# TRY IT
Write every entry out again exactly, please, and skip the pictures.

# SOURCE MATERIAL

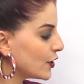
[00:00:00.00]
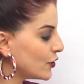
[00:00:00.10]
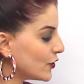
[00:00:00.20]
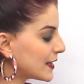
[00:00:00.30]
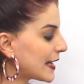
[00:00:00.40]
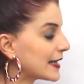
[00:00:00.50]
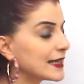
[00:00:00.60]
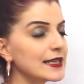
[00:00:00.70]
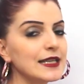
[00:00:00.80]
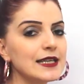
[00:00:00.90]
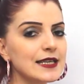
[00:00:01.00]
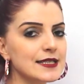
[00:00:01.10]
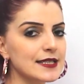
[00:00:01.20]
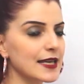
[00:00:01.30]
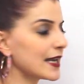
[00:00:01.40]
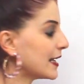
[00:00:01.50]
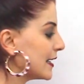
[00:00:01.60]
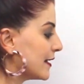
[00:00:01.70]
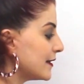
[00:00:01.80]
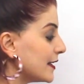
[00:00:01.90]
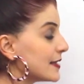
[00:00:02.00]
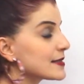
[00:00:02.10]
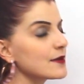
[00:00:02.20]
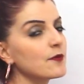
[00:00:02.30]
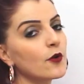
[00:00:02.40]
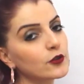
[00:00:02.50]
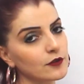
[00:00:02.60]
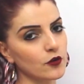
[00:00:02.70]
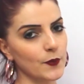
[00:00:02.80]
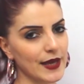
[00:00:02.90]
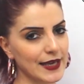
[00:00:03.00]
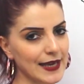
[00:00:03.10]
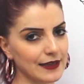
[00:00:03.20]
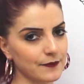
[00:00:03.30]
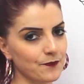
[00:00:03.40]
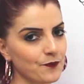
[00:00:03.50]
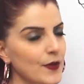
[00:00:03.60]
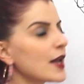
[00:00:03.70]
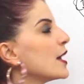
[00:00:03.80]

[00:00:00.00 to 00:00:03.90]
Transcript: you can clearly see this modal verb again.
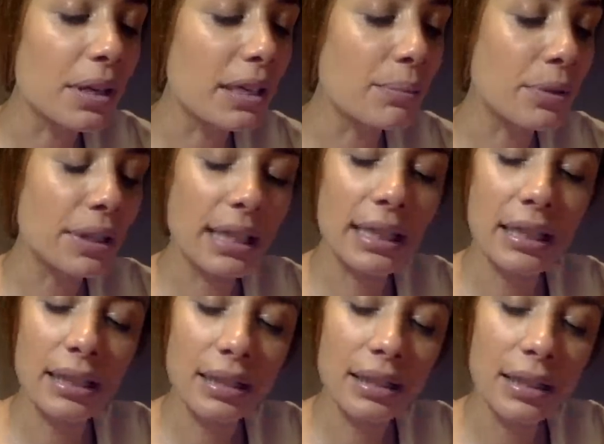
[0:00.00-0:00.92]
to
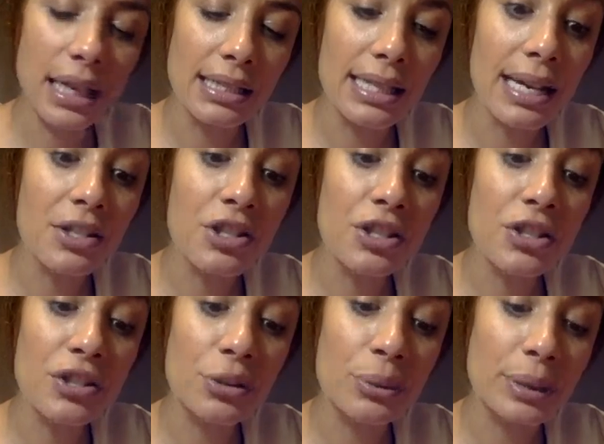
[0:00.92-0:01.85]
bring attention
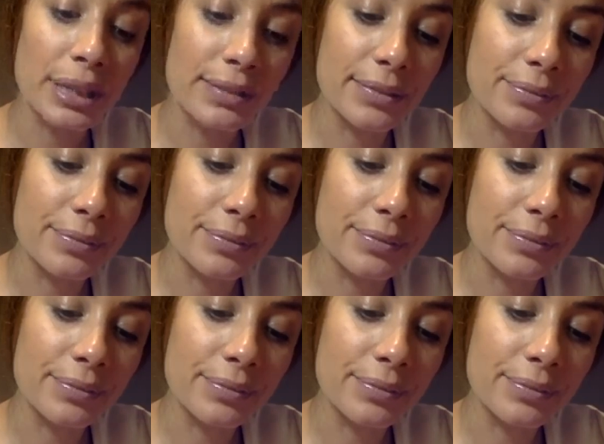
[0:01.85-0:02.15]
to it.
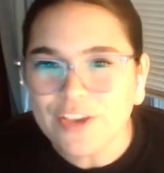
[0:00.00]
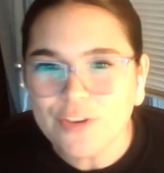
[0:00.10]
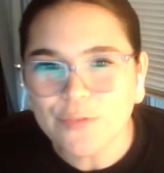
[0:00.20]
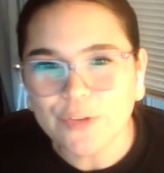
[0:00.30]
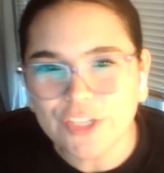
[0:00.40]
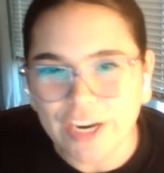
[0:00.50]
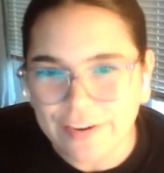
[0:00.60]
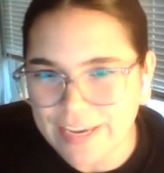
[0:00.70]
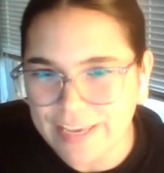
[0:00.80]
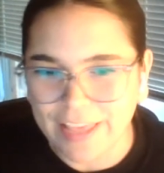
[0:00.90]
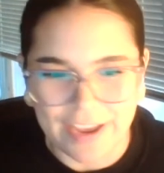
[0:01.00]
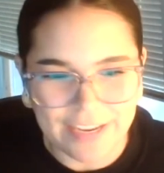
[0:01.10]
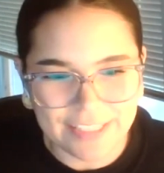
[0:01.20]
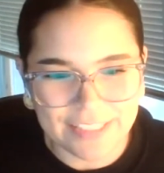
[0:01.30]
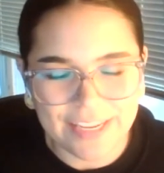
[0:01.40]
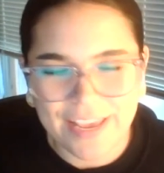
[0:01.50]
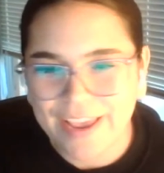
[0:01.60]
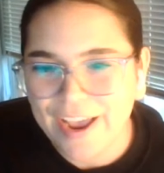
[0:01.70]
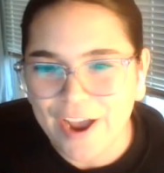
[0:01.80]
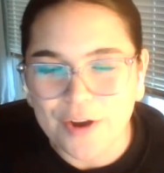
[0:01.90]
thank you for sharing that.
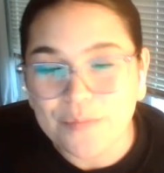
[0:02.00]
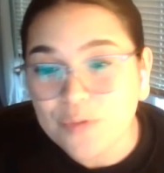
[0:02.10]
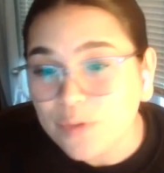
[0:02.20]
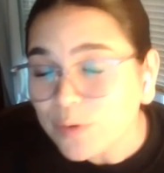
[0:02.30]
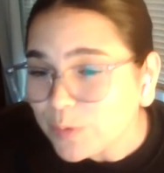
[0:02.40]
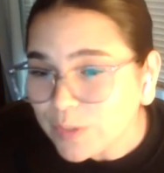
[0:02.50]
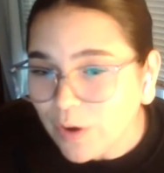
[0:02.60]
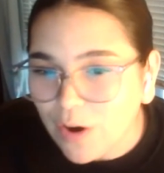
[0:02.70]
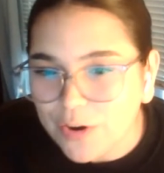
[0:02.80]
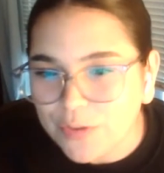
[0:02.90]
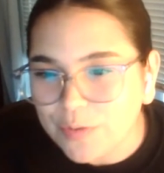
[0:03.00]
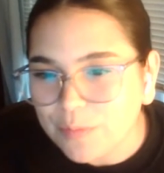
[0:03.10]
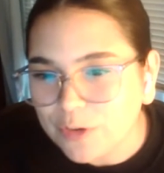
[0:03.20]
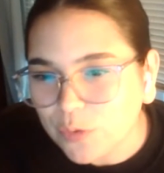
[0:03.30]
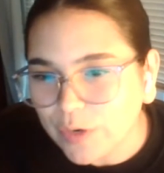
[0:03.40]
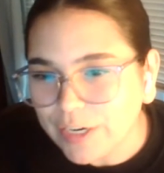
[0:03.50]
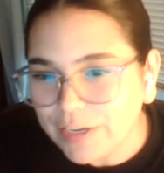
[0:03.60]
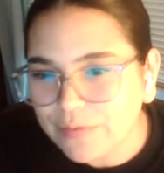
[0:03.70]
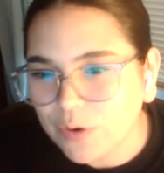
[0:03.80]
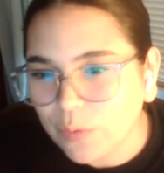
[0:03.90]
Those are the majority
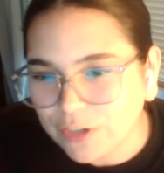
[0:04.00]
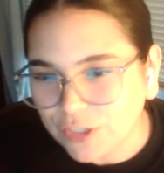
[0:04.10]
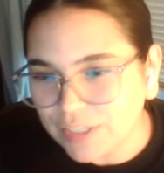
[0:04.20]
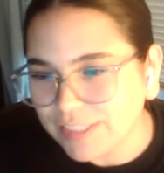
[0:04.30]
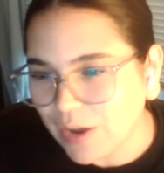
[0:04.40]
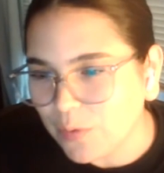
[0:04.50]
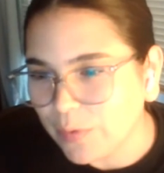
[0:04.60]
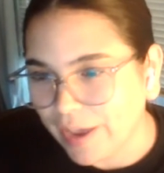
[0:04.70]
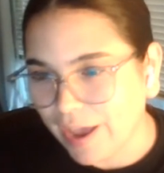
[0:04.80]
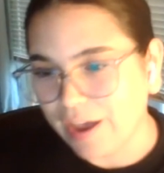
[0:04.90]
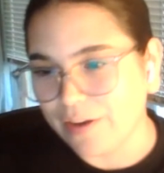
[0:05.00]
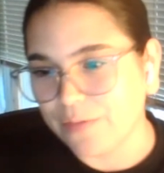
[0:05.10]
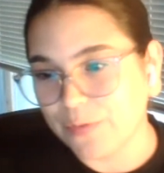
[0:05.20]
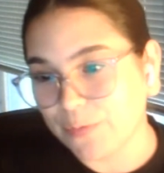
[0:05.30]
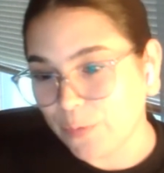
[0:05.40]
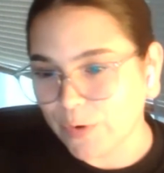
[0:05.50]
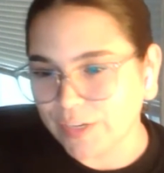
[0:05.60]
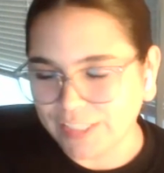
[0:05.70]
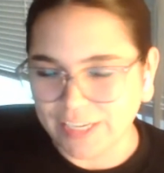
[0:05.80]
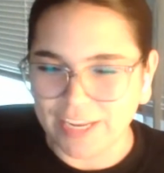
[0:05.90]
of the questions that we have
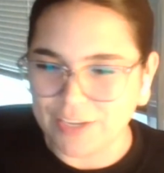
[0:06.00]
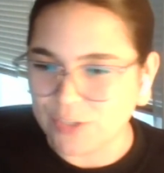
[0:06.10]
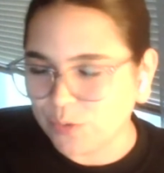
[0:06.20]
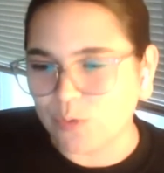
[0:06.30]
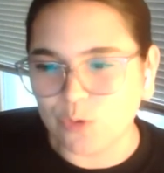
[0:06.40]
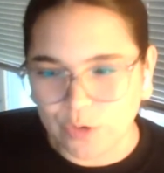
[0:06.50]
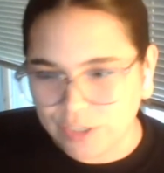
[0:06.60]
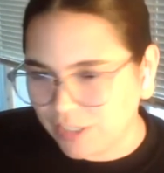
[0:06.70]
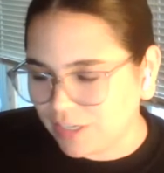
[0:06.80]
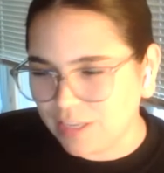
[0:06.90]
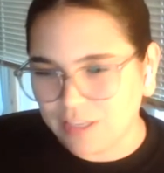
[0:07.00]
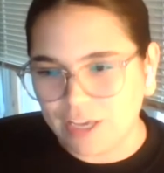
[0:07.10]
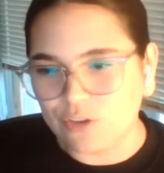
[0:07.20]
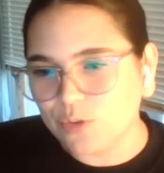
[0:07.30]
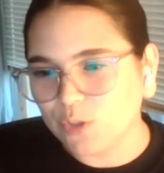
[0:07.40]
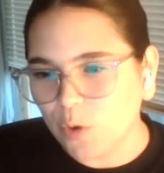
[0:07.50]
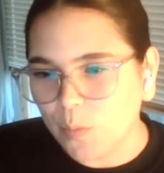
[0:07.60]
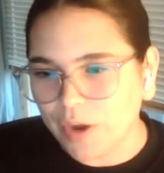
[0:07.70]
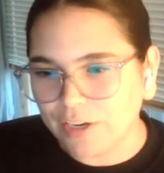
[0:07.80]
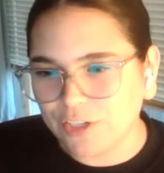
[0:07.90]
for today. So Georgie, thank you so
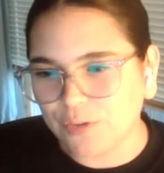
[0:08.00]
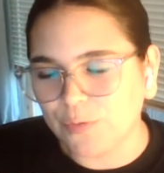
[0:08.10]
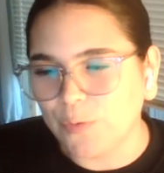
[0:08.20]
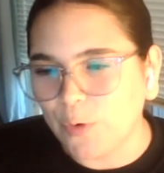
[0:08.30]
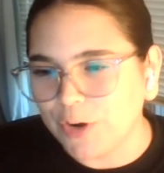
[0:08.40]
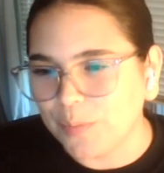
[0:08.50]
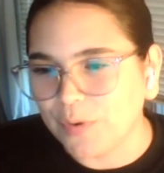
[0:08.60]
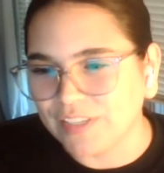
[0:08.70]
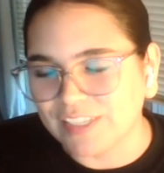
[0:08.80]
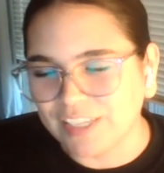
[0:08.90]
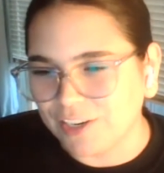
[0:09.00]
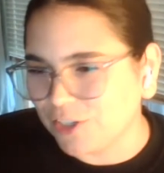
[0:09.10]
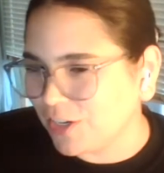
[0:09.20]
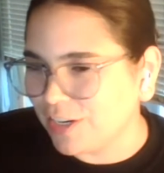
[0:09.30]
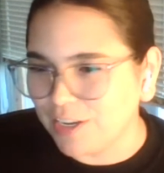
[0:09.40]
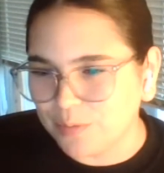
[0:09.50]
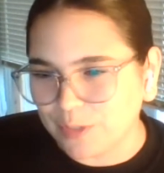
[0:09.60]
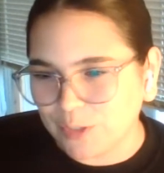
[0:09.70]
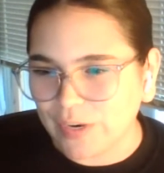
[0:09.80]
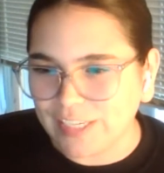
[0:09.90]
much for your presentation. It
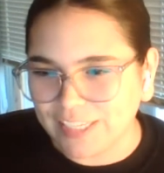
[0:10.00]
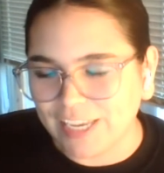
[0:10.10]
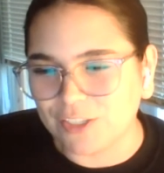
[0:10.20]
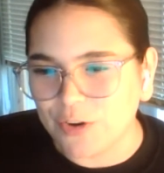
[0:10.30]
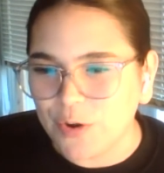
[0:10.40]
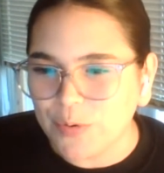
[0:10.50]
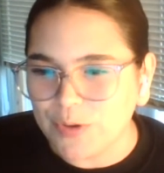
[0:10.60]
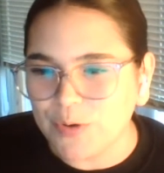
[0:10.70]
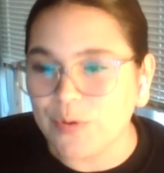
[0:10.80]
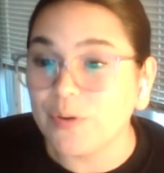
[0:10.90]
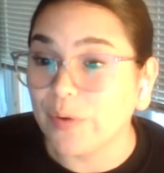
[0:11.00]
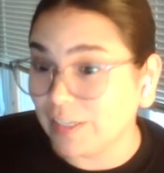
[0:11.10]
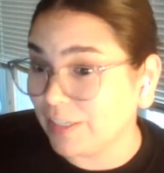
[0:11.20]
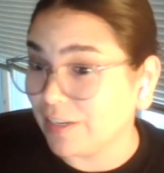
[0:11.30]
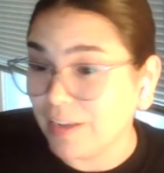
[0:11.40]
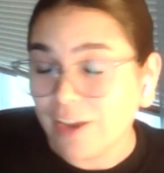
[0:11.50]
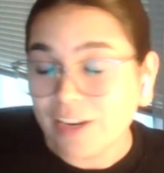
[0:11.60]
was great to get to know you and great to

# TASK RESULT
[00:00:00.00]
[00:00:00.10]
[00:00:00.20]
[00:00:00.30]
[00:00:00.40]
[00:00:00.50]
[00:00:00.60]
[00:00:00.70]
[00:00:00.80]
[00:00:00.90]
[00:00:01.00]
[00:00:01.10]
[00:00:01.20]
[00:00:01.30]
[00:00:01.40]
[00:00:01.50]
[00:00:01.60]
[00:00:01.70]
[00:00:01.80]
[00:00:01.90]
[00:00:02.00]
[00:00:02.10]
[00:00:02.20]
[00:00:02.30]
[00:00:02.40]
[00:00:02.50]
[00:00:02.60]
[00:00:02.70]
[00:00:02.80]
[00:00:02.90]
[00:00:03.00]
[00:00:03.10]
[00:00:03.20]
[00:00:03.30]
[00:00:03.40]
[00:00:03.50]
[00:00:03.60]
[00:00:03.70]
[00:00:03.80]

[00:00:00.00 to 00:00:03.90]
Transcript: you can clearly see this modal verb again.
[0:00.00-0:00.92]
to
[0:00.92-0:01.85]
bring attention
[0:01.85-0:02.15]
to it.
[0:00.00]
[0:00.10]
[0:00.20]
[0:00.30]
[0:00.40]
[0:00.50]
[0:00.60]
[0:00.70]
[0:00.80]
[0:00.90]
[0:01.00]
[0:01.10]
[0:01.20]
[0:01.30]
[0:01.40]
[0:01.50]
[0:01.60]
[0:01.70]
[0:01.80]
[0:01.90]
thank you for sharing that.
[0:02.00]
[0:02.10]
[0:02.20]
[0:02.30]
[0:02.40]
[0:02.50]
[0:02.60]
[0:02.70]
[0:02.80]
[0:02.90]
[0:03.00]
[0:03.10]
[0:03.20]
[0:03.30]
[0:03.40]
[0:03.50]
[0:03.60]
[0:03.70]
[0:03.80]
[0:03.90]
Those are the majority
[0:04.00]
[0:04.10]
[0:04.20]
[0:04.30]
[0:04.40]
[0:04.50]
[0:04.60]
[0:04.70]
[0:04.80]
[0:04.90]
[0:05.00]
[0:05.10]
[0:05.20]
[0:05.30]
[0:05.40]
[0:05.50]
[0:05.60]
[0:05.70]
[0:05.80]
[0:05.90]
of the questions that we have
[0:06.00]
[0:06.10]
[0:06.20]
[0:06.30]
[0:06.40]
[0:06.50]
[0:06.60]
[0:06.70]
[0:06.80]
[0:06.90]
[0:07.00]
[0:07.10]
[0:07.20]
[0:07.30]
[0:07.40]
[0:07.50]
[0:07.60]
[0:07.70]
[0:07.80]
[0:07.90]
for today. So Georgie, thank you so
[0:08.00]
[0:08.10]
[0:08.20]
[0:08.30]
[0:08.40]
[0:08.50]
[0:08.60]
[0:08.70]
[0:08.80]
[0:08.90]
[0:09.00]
[0:09.10]
[0:09.20]
[0:09.30]
[0:09.40]
[0:09.50]
[0:09.60]
[0:09.70]
[0:09.80]
[0:09.90]
much for your presentation. It
[0:10.00]
[0:10.10]
[0:10.20]
[0:10.30]
[0:10.40]
[0:10.50]
[0:10.60]
[0:10.70]
[0:10.80]
[0:10.90]
[0:11.00]
[0:11.10]
[0:11.20]
[0:11.30]
[0:11.40]
[0:11.50]
[0:11.60]
was great to get to know you and great to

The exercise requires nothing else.